About this task:
Make an exact copy of every entry.
BEGIN Data under study
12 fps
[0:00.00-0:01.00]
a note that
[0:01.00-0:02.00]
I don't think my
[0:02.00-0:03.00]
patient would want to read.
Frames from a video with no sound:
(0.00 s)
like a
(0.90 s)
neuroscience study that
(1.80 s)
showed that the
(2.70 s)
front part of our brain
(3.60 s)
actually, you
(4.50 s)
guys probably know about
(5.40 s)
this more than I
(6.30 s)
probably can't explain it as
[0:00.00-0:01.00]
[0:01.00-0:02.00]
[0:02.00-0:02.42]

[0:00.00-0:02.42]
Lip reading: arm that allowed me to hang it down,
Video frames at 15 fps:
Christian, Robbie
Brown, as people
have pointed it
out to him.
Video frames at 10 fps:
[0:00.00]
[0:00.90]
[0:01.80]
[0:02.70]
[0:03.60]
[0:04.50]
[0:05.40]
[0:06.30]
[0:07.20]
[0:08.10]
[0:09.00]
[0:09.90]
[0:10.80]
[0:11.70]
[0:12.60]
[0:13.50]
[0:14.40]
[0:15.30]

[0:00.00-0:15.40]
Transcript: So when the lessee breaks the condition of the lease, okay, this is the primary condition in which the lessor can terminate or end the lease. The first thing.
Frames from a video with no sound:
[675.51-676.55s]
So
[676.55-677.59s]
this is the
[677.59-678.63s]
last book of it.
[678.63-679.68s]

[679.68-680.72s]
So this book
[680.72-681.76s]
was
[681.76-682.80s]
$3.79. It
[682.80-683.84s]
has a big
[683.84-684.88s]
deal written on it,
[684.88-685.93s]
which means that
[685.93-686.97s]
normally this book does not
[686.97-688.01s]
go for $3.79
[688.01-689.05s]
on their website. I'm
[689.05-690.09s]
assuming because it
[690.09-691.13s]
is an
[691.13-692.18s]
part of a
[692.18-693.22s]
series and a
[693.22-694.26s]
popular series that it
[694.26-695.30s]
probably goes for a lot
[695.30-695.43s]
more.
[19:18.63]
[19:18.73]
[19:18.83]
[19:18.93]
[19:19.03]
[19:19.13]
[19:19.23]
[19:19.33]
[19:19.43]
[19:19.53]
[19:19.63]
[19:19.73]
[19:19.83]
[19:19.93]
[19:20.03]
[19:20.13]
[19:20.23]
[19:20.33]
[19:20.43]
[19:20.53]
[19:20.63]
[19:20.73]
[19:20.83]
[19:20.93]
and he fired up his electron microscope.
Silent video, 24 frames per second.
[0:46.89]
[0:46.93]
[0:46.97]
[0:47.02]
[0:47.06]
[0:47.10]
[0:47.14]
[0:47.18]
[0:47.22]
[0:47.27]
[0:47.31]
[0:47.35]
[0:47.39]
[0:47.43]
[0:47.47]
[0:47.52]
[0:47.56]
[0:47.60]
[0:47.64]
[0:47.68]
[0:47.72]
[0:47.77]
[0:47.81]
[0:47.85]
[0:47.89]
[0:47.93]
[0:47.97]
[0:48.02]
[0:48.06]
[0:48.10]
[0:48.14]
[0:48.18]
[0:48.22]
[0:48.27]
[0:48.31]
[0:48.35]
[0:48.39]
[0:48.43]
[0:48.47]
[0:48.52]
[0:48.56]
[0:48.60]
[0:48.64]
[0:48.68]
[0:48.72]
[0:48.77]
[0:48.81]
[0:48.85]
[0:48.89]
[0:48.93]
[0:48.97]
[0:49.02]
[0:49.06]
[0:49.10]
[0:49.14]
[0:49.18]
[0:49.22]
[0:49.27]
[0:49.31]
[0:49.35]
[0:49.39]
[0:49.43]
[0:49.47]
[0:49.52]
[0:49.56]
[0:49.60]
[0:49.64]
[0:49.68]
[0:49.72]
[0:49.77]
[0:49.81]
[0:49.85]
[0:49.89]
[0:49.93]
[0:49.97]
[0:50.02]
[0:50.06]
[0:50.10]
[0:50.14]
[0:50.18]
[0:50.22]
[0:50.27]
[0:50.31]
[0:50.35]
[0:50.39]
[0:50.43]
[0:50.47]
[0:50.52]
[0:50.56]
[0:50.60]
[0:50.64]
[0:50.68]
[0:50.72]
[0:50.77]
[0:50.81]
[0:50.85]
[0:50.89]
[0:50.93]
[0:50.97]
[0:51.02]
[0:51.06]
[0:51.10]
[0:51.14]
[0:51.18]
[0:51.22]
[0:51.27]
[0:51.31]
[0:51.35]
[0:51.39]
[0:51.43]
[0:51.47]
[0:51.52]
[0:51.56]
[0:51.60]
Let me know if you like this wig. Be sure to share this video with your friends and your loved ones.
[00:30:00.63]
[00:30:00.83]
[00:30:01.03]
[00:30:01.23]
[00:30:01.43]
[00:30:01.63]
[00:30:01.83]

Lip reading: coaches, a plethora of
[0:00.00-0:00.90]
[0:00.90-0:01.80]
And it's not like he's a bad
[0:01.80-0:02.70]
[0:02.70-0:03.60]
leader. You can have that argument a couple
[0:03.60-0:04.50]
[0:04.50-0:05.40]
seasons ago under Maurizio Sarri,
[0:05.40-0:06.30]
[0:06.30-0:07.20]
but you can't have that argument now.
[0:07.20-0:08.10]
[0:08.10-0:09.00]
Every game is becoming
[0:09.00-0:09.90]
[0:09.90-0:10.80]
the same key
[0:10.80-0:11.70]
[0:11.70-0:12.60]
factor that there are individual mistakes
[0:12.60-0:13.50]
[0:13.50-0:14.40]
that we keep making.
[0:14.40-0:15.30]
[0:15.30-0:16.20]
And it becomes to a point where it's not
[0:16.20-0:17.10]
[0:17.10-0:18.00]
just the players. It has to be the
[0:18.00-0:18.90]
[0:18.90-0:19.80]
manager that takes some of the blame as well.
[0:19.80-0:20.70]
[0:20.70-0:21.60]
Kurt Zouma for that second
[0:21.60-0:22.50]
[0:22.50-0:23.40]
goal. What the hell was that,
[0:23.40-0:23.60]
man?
END Data under study
Solution to this problem:
12 fps
[0:00.00-0:01.00]
a note that
[0:01.00-0:02.00]
I don't think my
[0:02.00-0:03.00]
patient would want to read.
Frames from a video with no sound:
(0.00 s)
like a
(0.90 s)
neuroscience study that
(1.80 s)
showed that the
(2.70 s)
front part of our brain
(3.60 s)
actually, you
(4.50 s)
guys probably know about
(5.40 s)
this more than I
(6.30 s)
probably can't explain it as
[0:00.00-0:01.00]
[0:01.00-0:02.00]
[0:02.00-0:02.42]

[0:00.00-0:02.42]
Lip reading: arm that allowed me to hang it down,
Video frames at 15 fps:
Christian, Robbie
Brown, as people
have pointed it
out to him.
Video frames at 10 fps:
[0:00.00]
[0:00.90]
[0:01.80]
[0:02.70]
[0:03.60]
[0:04.50]
[0:05.40]
[0:06.30]
[0:07.20]
[0:08.10]
[0:09.00]
[0:09.90]
[0:10.80]
[0:11.70]
[0:12.60]
[0:13.50]
[0:14.40]
[0:15.30]

[0:00.00-0:15.40]
Transcript: So when the lessee breaks the condition of the lease, okay, this is the primary condition in which the lessor can terminate or end the lease. The first thing.
Frames from a video with no sound:
[675.51-676.55s]
So
[676.55-677.59s]
this is the
[677.59-678.63s]
last book of it.
[678.63-679.68s]

[679.68-680.72s]
So this book
[680.72-681.76s]
was
[681.76-682.80s]
$3.79. It
[682.80-683.84s]
has a big
[683.84-684.88s]
deal written on it,
[684.88-685.93s]
which means that
[685.93-686.97s]
normally this book does not
[686.97-688.01s]
go for $3.79
[688.01-689.05s]
on their website. I'm
[689.05-690.09s]
assuming because it
[690.09-691.13s]
is an
[691.13-692.18s]
part of a
[692.18-693.22s]
series and a
[693.22-694.26s]
popular series that it
[694.26-695.30s]
probably goes for a lot
[695.30-695.43s]
more.
[19:18.63]
[19:18.73]
[19:18.83]
[19:18.93]
[19:19.03]
[19:19.13]
[19:19.23]
[19:19.33]
[19:19.43]
[19:19.53]
[19:19.63]
[19:19.73]
[19:19.83]
[19:19.93]
[19:20.03]
[19:20.13]
[19:20.23]
[19:20.33]
[19:20.43]
[19:20.53]
[19:20.63]
[19:20.73]
[19:20.83]
[19:20.93]
and he fired up his electron microscope.
Silent video, 24 frames per second.
[0:46.89]
[0:46.93]
[0:46.97]
[0:47.02]
[0:47.06]
[0:47.10]
[0:47.14]
[0:47.18]
[0:47.22]
[0:47.27]
[0:47.31]
[0:47.35]
[0:47.39]
[0:47.43]
[0:47.47]
[0:47.52]
[0:47.56]
[0:47.60]
[0:47.64]
[0:47.68]
[0:47.72]
[0:47.77]
[0:47.81]
[0:47.85]
[0:47.89]
[0:47.93]
[0:47.97]
[0:48.02]
[0:48.06]
[0:48.10]
[0:48.14]
[0:48.18]
[0:48.22]
[0:48.27]
[0:48.31]
[0:48.35]
[0:48.39]
[0:48.43]
[0:48.47]
[0:48.52]
[0:48.56]
[0:48.60]
[0:48.64]
[0:48.68]
[0:48.72]
[0:48.77]
[0:48.81]
[0:48.85]
[0:48.89]
[0:48.93]
[0:48.97]
[0:49.02]
[0:49.06]
[0:49.10]
[0:49.14]
[0:49.18]
[0:49.22]
[0:49.27]
[0:49.31]
[0:49.35]
[0:49.39]
[0:49.43]
[0:49.47]
[0:49.52]
[0:49.56]
[0:49.60]
[0:49.64]
[0:49.68]
[0:49.72]
[0:49.77]
[0:49.81]
[0:49.85]
[0:49.89]
[0:49.93]
[0:49.97]
[0:50.02]
[0:50.06]
[0:50.10]
[0:50.14]
[0:50.18]
[0:50.22]
[0:50.27]
[0:50.31]
[0:50.35]
[0:50.39]
[0:50.43]
[0:50.47]
[0:50.52]
[0:50.56]
[0:50.60]
[0:50.64]
[0:50.68]
[0:50.72]
[0:50.77]
[0:50.81]
[0:50.85]
[0:50.89]
[0:50.93]
[0:50.97]
[0:51.02]
[0:51.06]
[0:51.10]
[0:51.14]
[0:51.18]
[0:51.22]
[0:51.27]
[0:51.31]
[0:51.35]
[0:51.39]
[0:51.43]
[0:51.47]
[0:51.52]
[0:51.56]
[0:51.60]
Let me know if you like this wig. Be sure to share this video with your friends and your loved ones.
[00:30:00.63]
[00:30:00.83]
[00:30:01.03]
[00:30:01.23]
[00:30:01.43]
[00:30:01.63]
[00:30:01.83]

Lip reading: coaches, a plethora of
[0:00.00-0:00.90]
[0:00.90-0:01.80]
And it's not like he's a bad
[0:01.80-0:02.70]
[0:02.70-0:03.60]
leader. You can have that argument a couple
[0:03.60-0:04.50]
[0:04.50-0:05.40]
seasons ago under Maurizio Sarri,
[0:05.40-0:06.30]
[0:06.30-0:07.20]
but you can't have that argument now.
[0:07.20-0:08.10]
[0:08.10-0:09.00]
Every game is becoming
[0:09.00-0:09.90]
[0:09.90-0:10.80]
the same key
[0:10.80-0:11.70]
[0:11.70-0:12.60]
factor that there are individual mistakes
[0:12.60-0:13.50]
[0:13.50-0:14.40]
that we keep making.
[0:14.40-0:15.30]
[0:15.30-0:16.20]
And it becomes to a point where it's not
[0:16.20-0:17.10]
[0:17.10-0:18.00]
just the players. It has to be the
[0:18.00-0:18.90]
[0:18.90-0:19.80]
manager that takes some of the blame as well.
[0:19.80-0:20.70]
[0:20.70-0:21.60]
Kurt Zouma for that second
[0:21.60-0:22.50]
[0:22.50-0:23.40]
goal. What the hell was that,
[0:23.40-0:23.60]
man?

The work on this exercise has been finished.